Sweetbitter(41)



“Hey,” I said.

“Hi there,” he said.

I sucked in my lips. He didn’t move to go anywhere. Not to the bar, to the bathroom, not even to remove his coat.

“Excuse me,” someone screeched and pushed him again. He braced his arms above my head. His sweat, his smell.

“Don’t say I never did anything for you,” said Ariel, shoving through and handing me a beer.

“Thank you,” I said. I put it to my forehead. “I don’t think I can be in here tonight.”

“Suit yourself, Skip. Tell me before you leave.” She looked back and forth between us. “So I know you’re safe or whatever. Vivian’s dying up there.”

I gulped the beer. Wait out the silence, that was my plan. He would say something.

“We can split this,” I said. He took the bottle, tilted it, I watched his Adam’s apple, and he handed it back to me. His eyes were asking me a question. I nodded.

“You never talk to me,” I said.

“I don’t?”

“No. You don’t seem to like me.”

“I don’t?”

His eyes colorless, cloudy, collected. His teeth wine stained. He leaned in. “You’re very affected by things. A gust of wind throws you. You take everything seriously.”

His breath like malt and violets, gripping.

“I do,” I said.

“I like that.”

“But you don’t seem to take anything seriously.”

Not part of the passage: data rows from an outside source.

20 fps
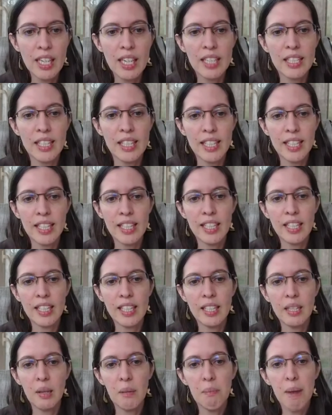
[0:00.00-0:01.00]

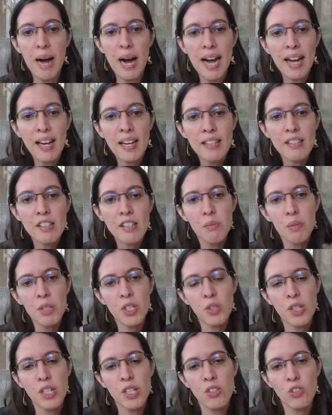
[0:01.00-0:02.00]
the balance
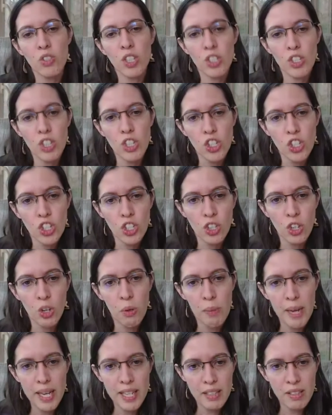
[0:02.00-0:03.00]
between traditional
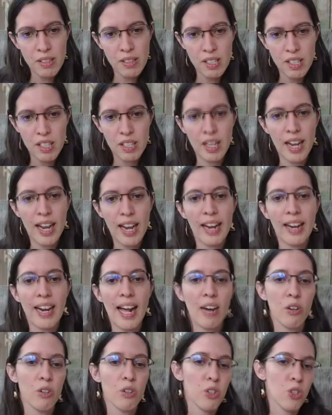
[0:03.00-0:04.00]
medicine and
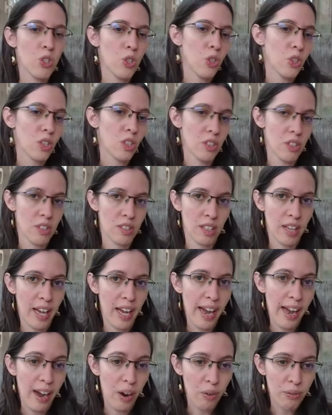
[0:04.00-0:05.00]
also holistic
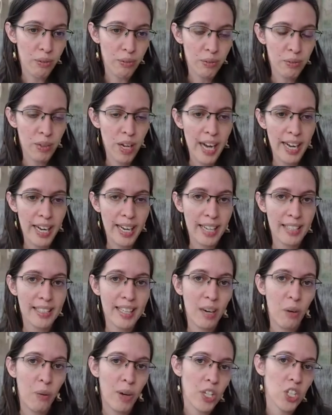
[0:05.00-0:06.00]
health. I get
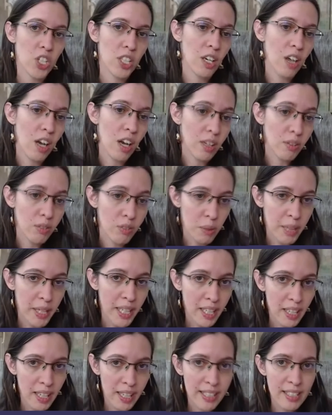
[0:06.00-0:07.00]
that question a lot from my
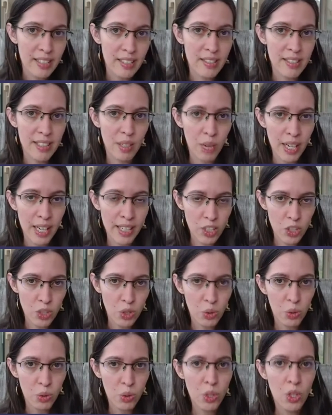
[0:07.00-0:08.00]
clients, and I would like
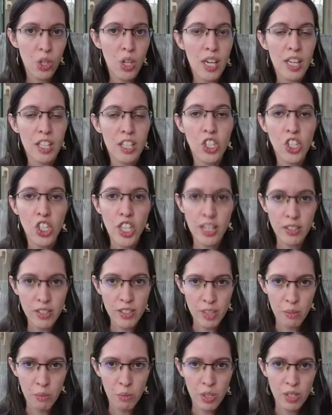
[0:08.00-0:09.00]
to share
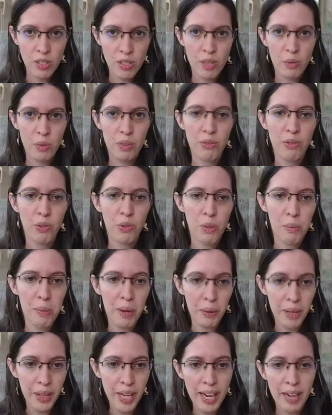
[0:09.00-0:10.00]
some wisdom with you
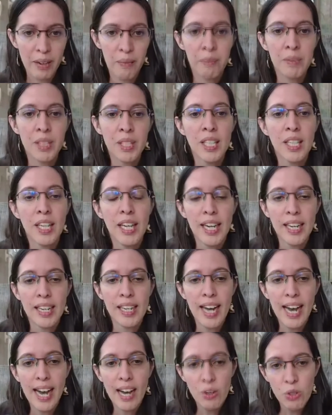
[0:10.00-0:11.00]
about that.
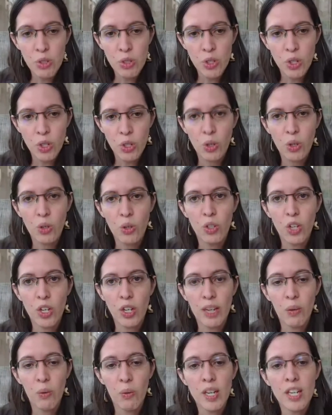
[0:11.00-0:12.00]
And also,
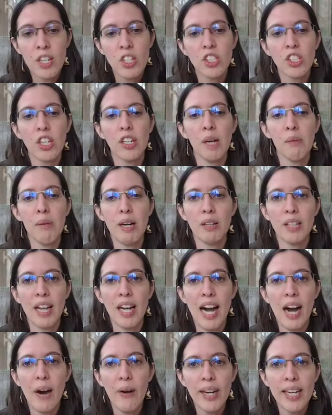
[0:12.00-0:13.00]
I wanted to talk about
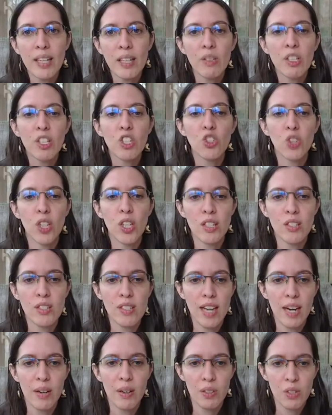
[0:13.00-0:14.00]
how can we trust
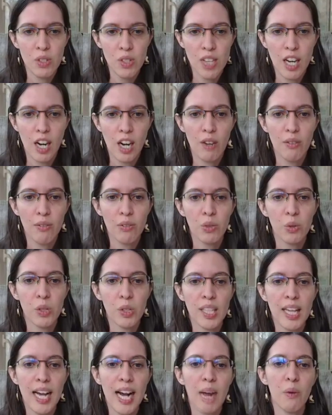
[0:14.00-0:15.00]
ourselves
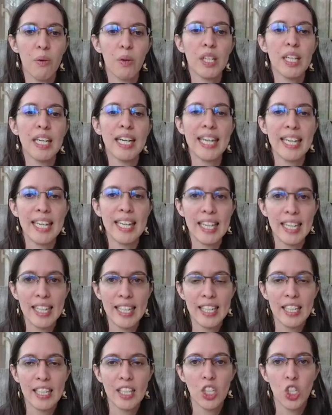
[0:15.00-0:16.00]
during our
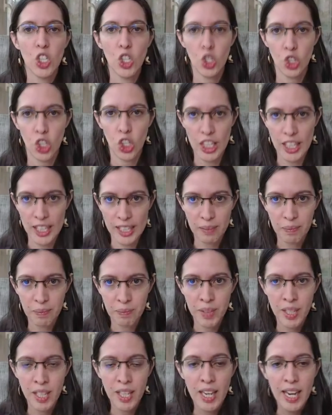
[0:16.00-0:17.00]
healing journey.
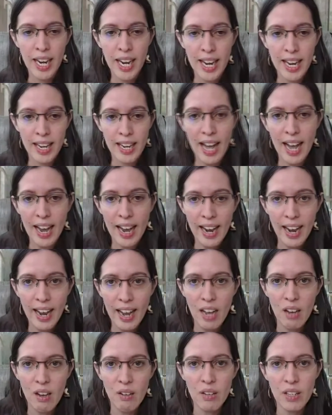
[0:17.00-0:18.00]
And I
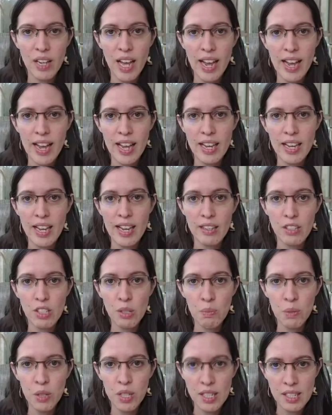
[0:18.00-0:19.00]
had a
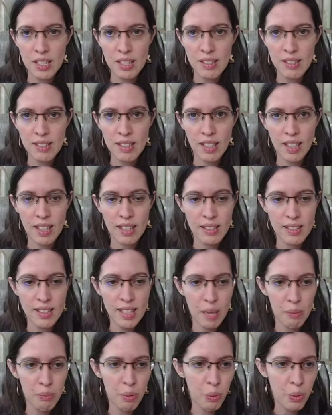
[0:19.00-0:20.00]
experience the last
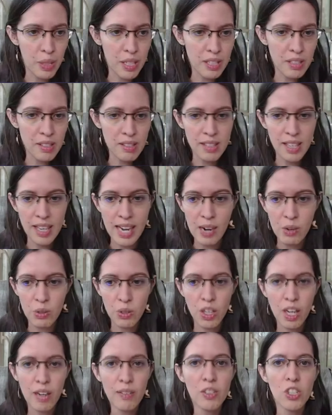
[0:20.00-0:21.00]
couple weeks that I would
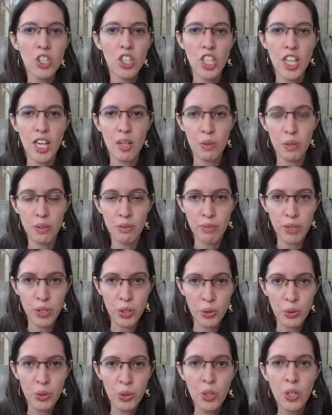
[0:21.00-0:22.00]
love to share with
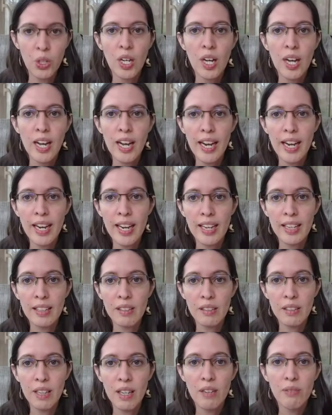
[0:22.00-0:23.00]
you.
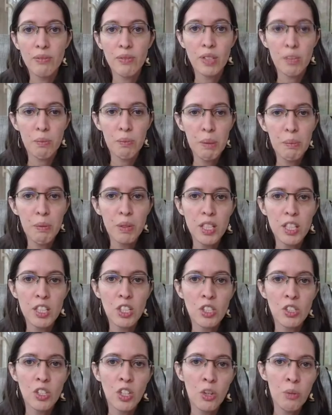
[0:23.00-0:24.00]
And for the people that
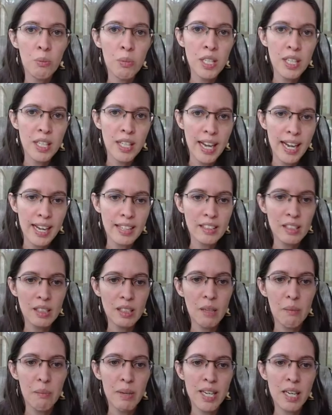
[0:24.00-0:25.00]
don't know me yet,
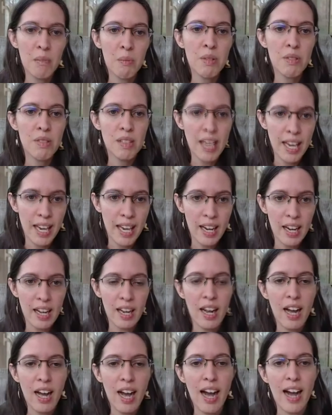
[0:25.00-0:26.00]
my name is
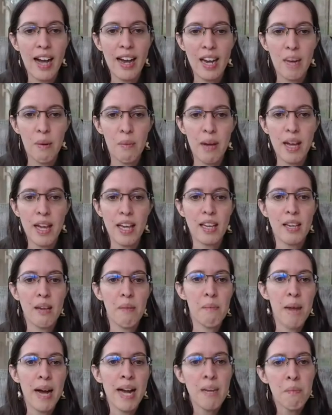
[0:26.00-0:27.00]
Anna. I am a
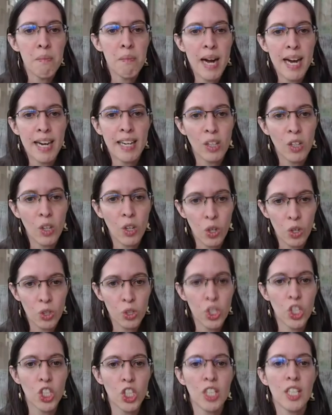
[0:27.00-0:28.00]
mind-body
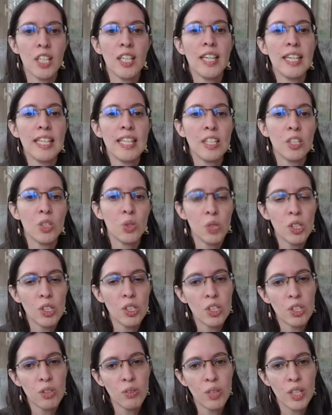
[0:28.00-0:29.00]
coach,
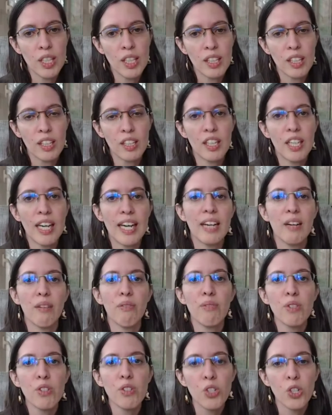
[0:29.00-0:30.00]
intuitive healer, and
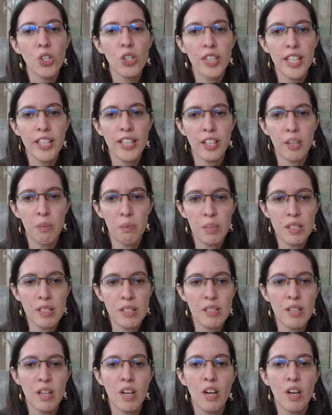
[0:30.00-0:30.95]
physical therapist.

He scanned the room and his eyes came back to me every few seconds when someone bumped into us.

“Sometimes,” I said, “I feel like we’re talking. But we’re not talking.”

He reached out and grabbed a piece of my hair. He twirled it around his finger. I was not breathing.

“How’s that bruise?”

“It’s fine,” I said. I turned my cheek away even though it had nearly faded. He dropped my hair. “I’m going to sue. Those stairs are idiotic.”

He nodded, patient. Wolfish cheekbones, angular, ascetic face. Rings on long fingers, a rose, a half skull, a gold Mason seal.

“Is that Yorick?” I asked, pointing to his skull ring.

“That’s a problem,” he said. He took the beer from me. “I don’t flirt with girls who read.”

He smiled, knowing he had me. Something expert and sadistic in him, wrapping and unwrapping me. I looked away, I looked back. I started to say something, stopped. I moved toward the bathroom but didn’t move. He passed the beer back to me and I took a gulp.

“You’re confused,” he said. “I can see it all over your face.”

What to say? Duh? “I’m just trying to do a good job.”

“In life?”

“Yes, in life.”

He took the beer back and finished it in a long pull, looking me up and down. Was it my ripped jeans and gray T-shirt? My Converse? Where was everyone else?

“I want…I mean, I want more than to do a good job. I want to take each experience on the pulse.”

“Ha!” He slammed the wall above me. “She’s quoting Keats to you? You’re too malleable to be around her.”

“I’m not a child,” I said, but felt cheated.

“You’re not a child,” he repeated. “Do you know the difference between wanting experiences and having them?”

“You don’t know me,” I said. But I wanted him to. I tried to drink the beer but there was nothing there. My hairline prickled in sweat. I pulled my scarf off, choking myself for a second. With the air on my neck I felt careless. I pushed my chin up, dropped my head back, and blinked at him.

“Your eyes. It’s unmistakable,” he said. He thumbed my cheekbone. “Veiled melancholy has her sovereign shrine.”

His hand moved up my cheek, flushing me, into my hair, where he tugged, his fingers dry, nonchalant. His other hand pressed into the bruise on my thigh, as if he could intuit the blood below the skin.

When he kissed me I said, Oh my god into his mouth but that, like everything else, was swallowed up.



AT THAT MOMENT there was no Jake, no restaurant, no city. Just my desires running flagrantly, power-drunk, through the streets. Merciless, all of them. Was I a monster or was this what it felt like to be a person? He didn’t just use those absurd, softly sketched lips, but his teeth, his tongue, his jaw, his hands pressing me down, eventually grabbing my wrists, compressing me. I fought back. I grunted. I hissed.

I don’t think it was pretty kissing. When it was over I felt like I had been beaten. Dazed, angry, still itching. He went into the humid crowd to get a beer and didn’t come back. I stood there staring at the boxers in the painting for I don’t know how long, until Scott asked if I was hungry and I said, “Starving.”



WE STREAMED THROUGH the door of the Sichuan place in lower Midtown. I looked for a clock on the wall and luckily couldn’t find one. Nothing to bear down on the plastic tablecloths, nothing to remind me that this night would end.

The restaurant was fairly full, a mixed crowd for so late in the night, some of them looking respectable, some of them looking like us, used up and nervy. None of the diners met each other’s eyes, following a law of anonymity built into brightly lit, late-night places.